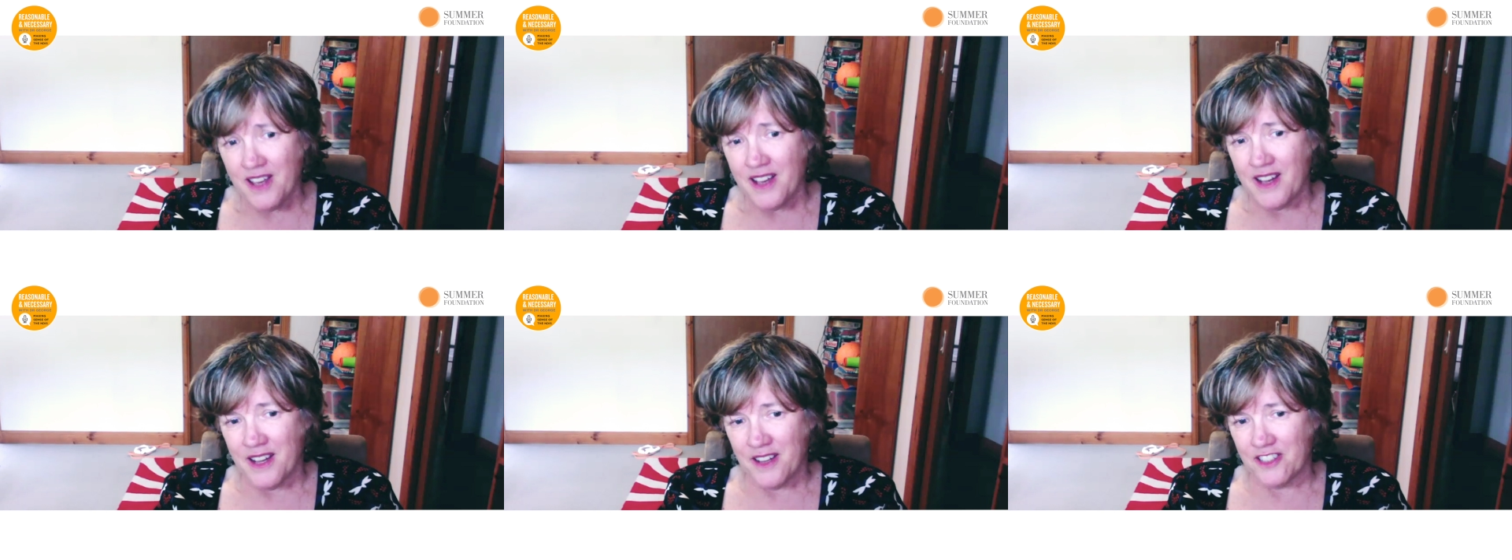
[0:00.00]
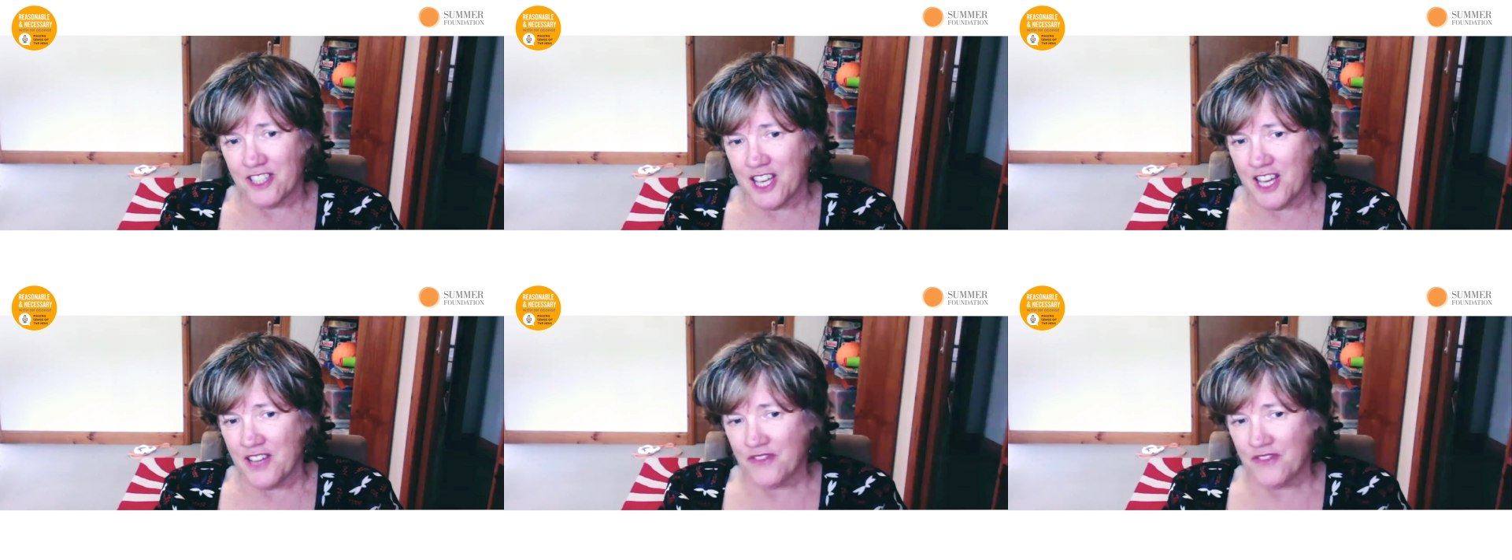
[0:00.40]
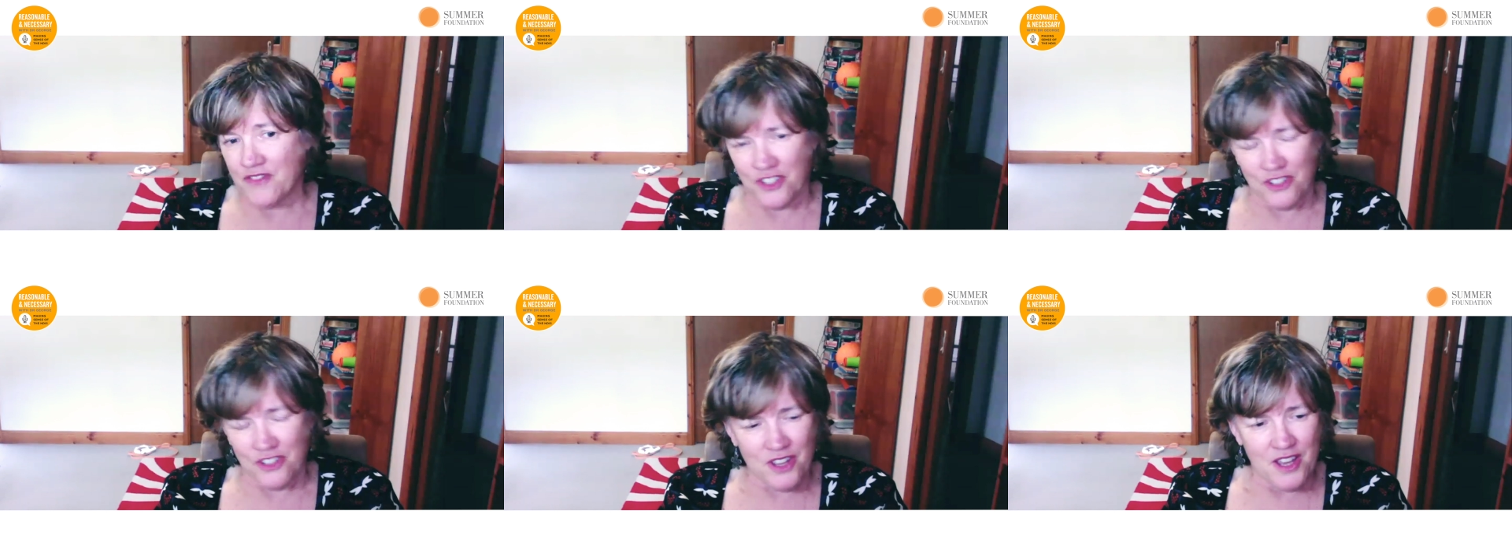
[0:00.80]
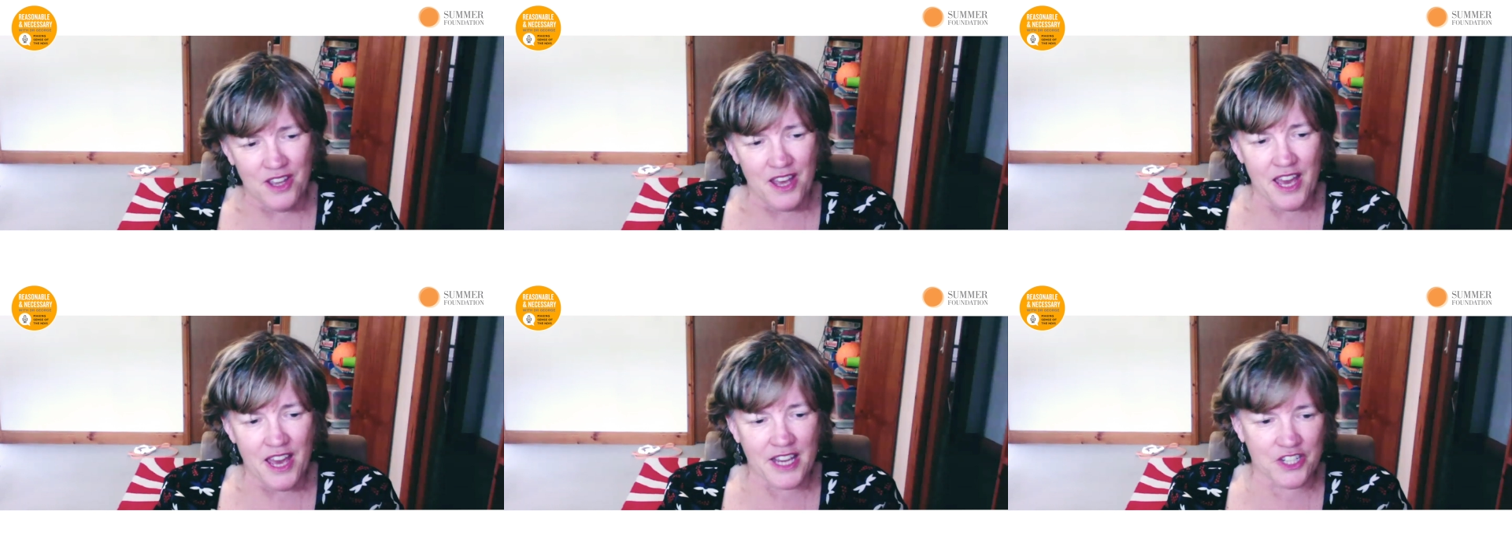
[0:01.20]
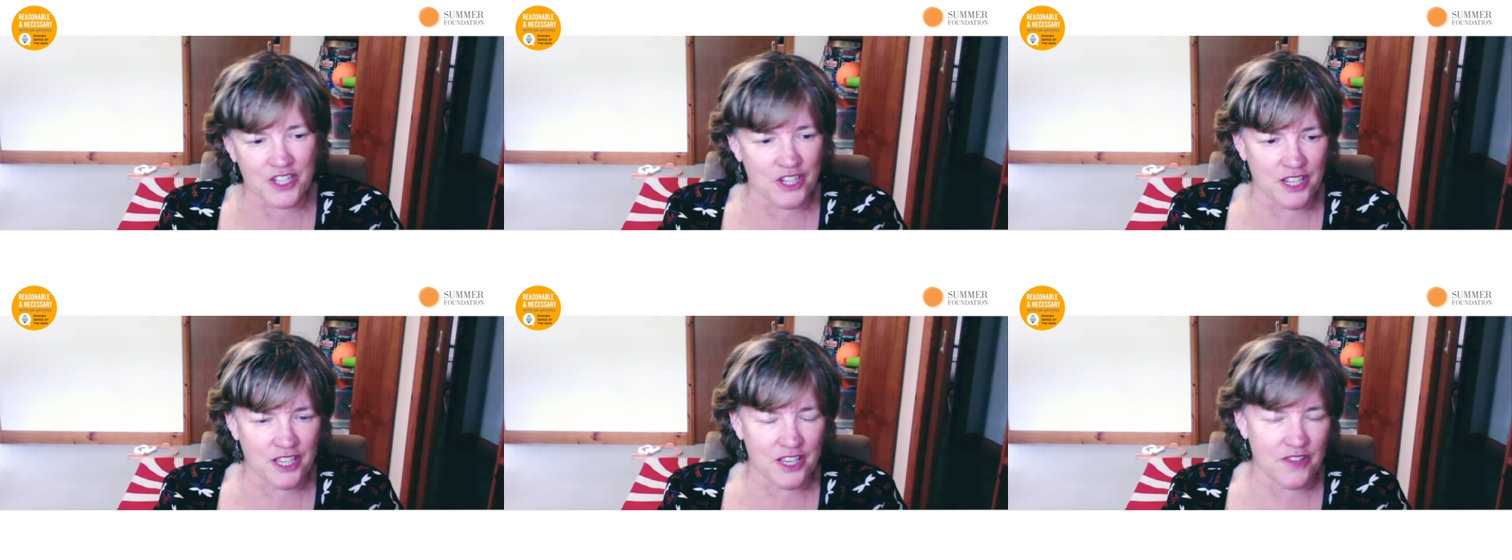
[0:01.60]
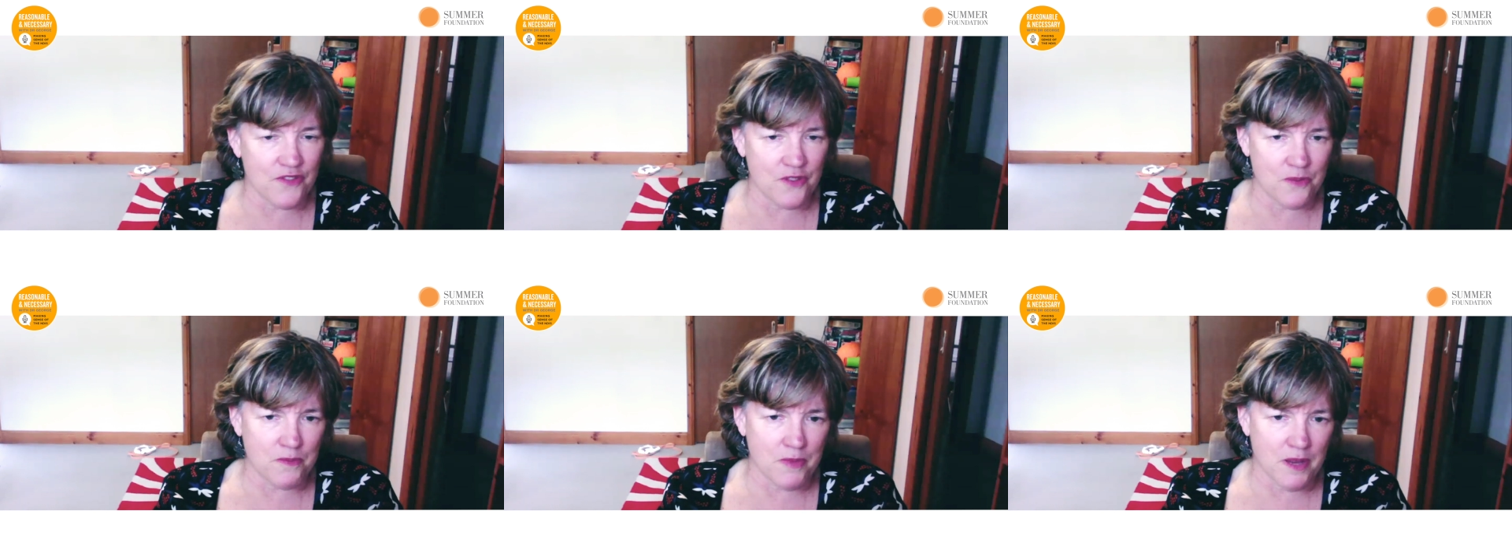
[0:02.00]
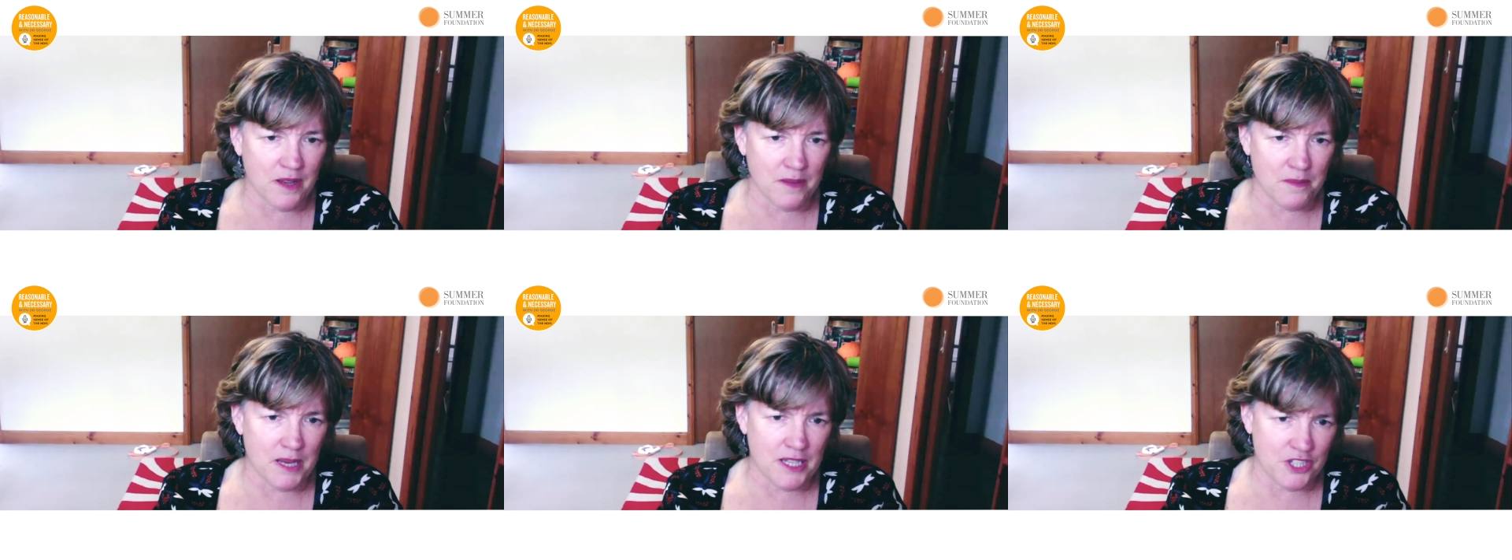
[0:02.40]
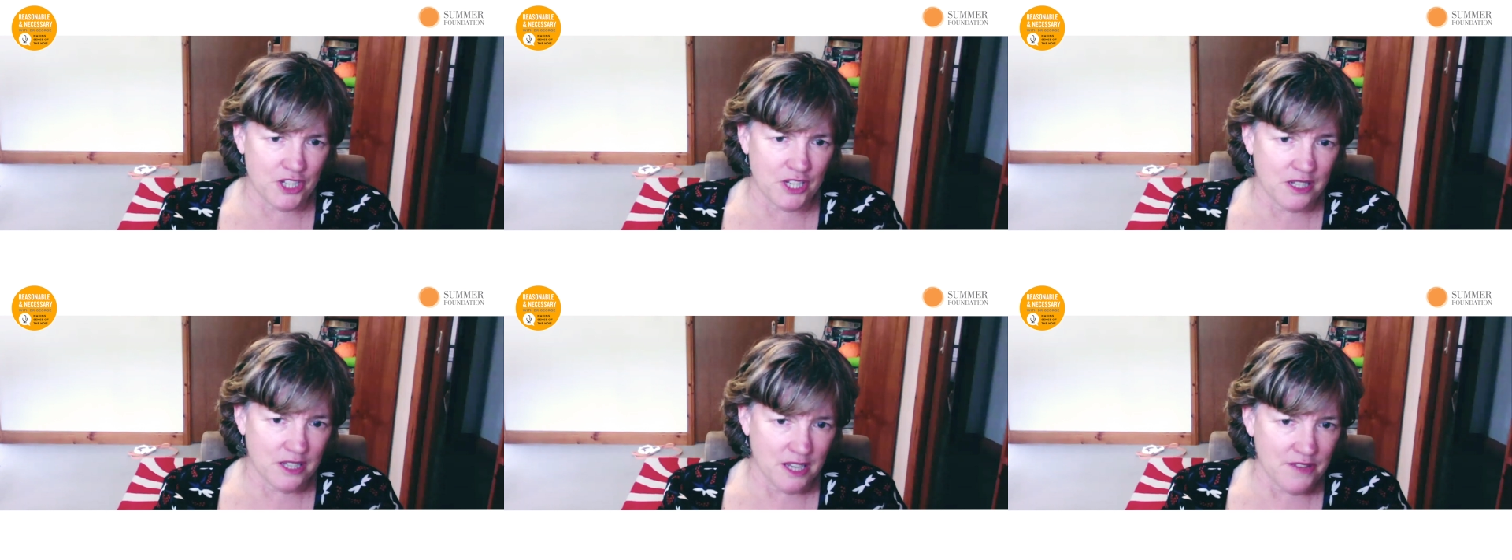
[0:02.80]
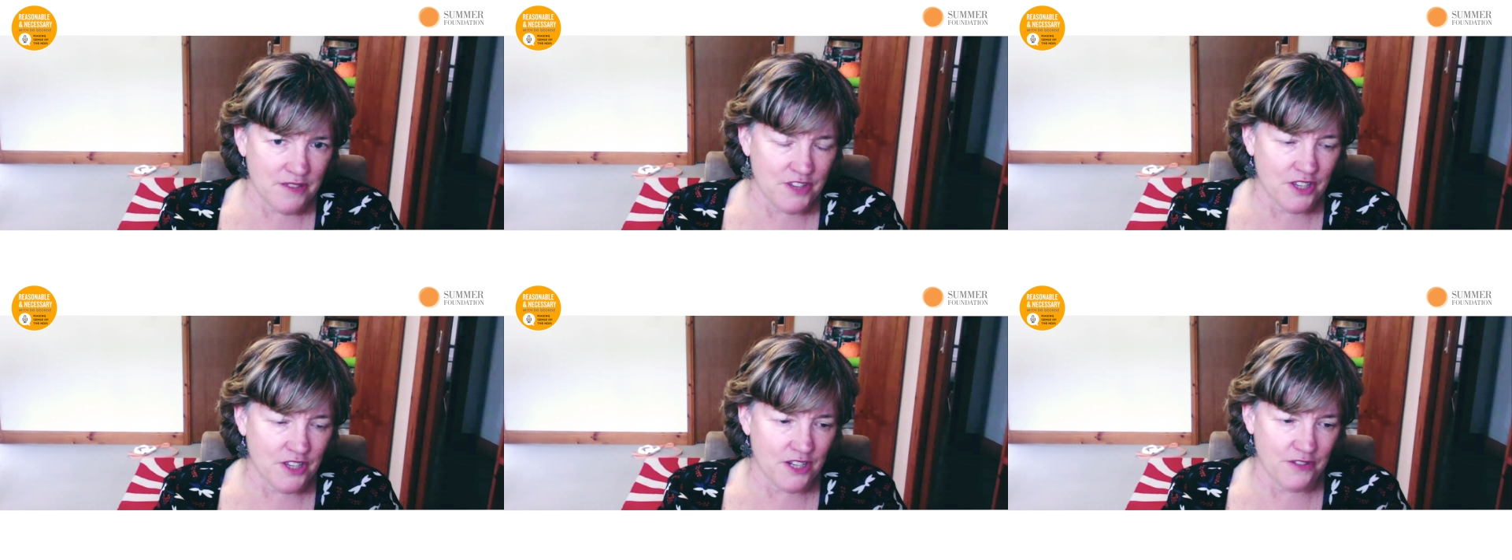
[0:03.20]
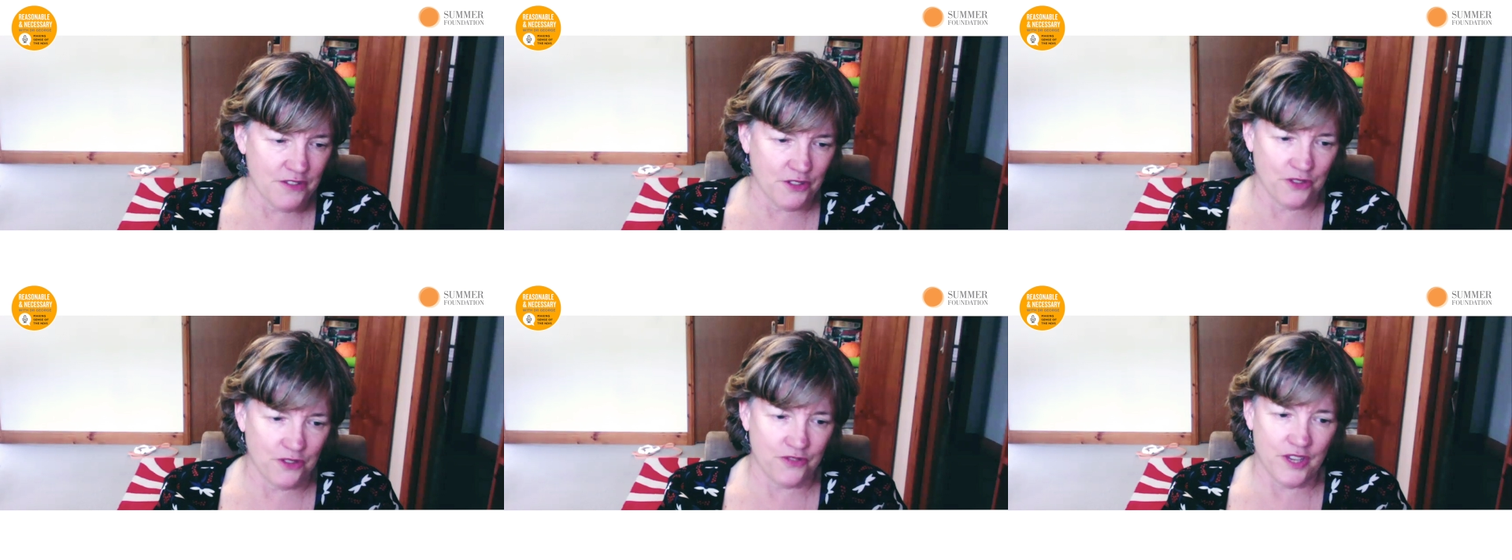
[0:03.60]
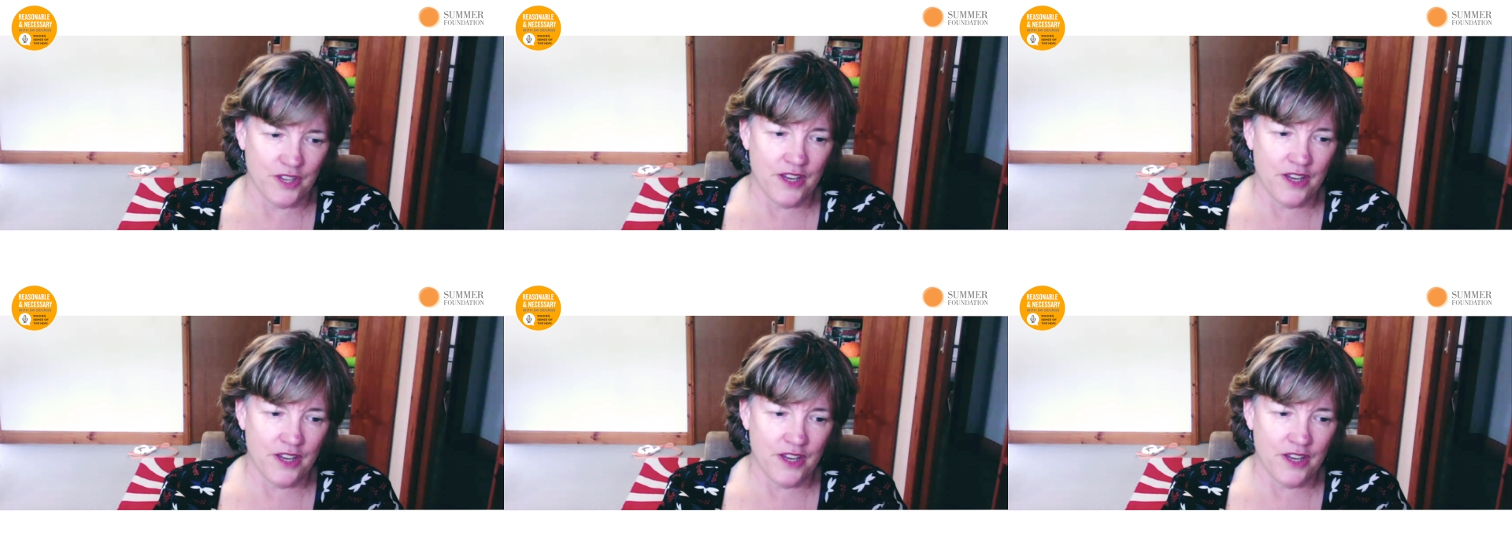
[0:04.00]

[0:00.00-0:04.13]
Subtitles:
to have to actually give them a much heavier level of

Assigned task: Repeat the records above exactly. Pictures do not belong in the copy.

Answer to this problem:
[0:00.00]
[0:00.40]
[0:00.80]
[0:01.20]
[0:01.60]
[0:02.00]
[0:02.40]
[0:02.80]
[0:03.20]
[0:03.60]
[0:04.00]

[0:00.00-0:04.13]
Subtitles:
to have to actually give them a much heavier level of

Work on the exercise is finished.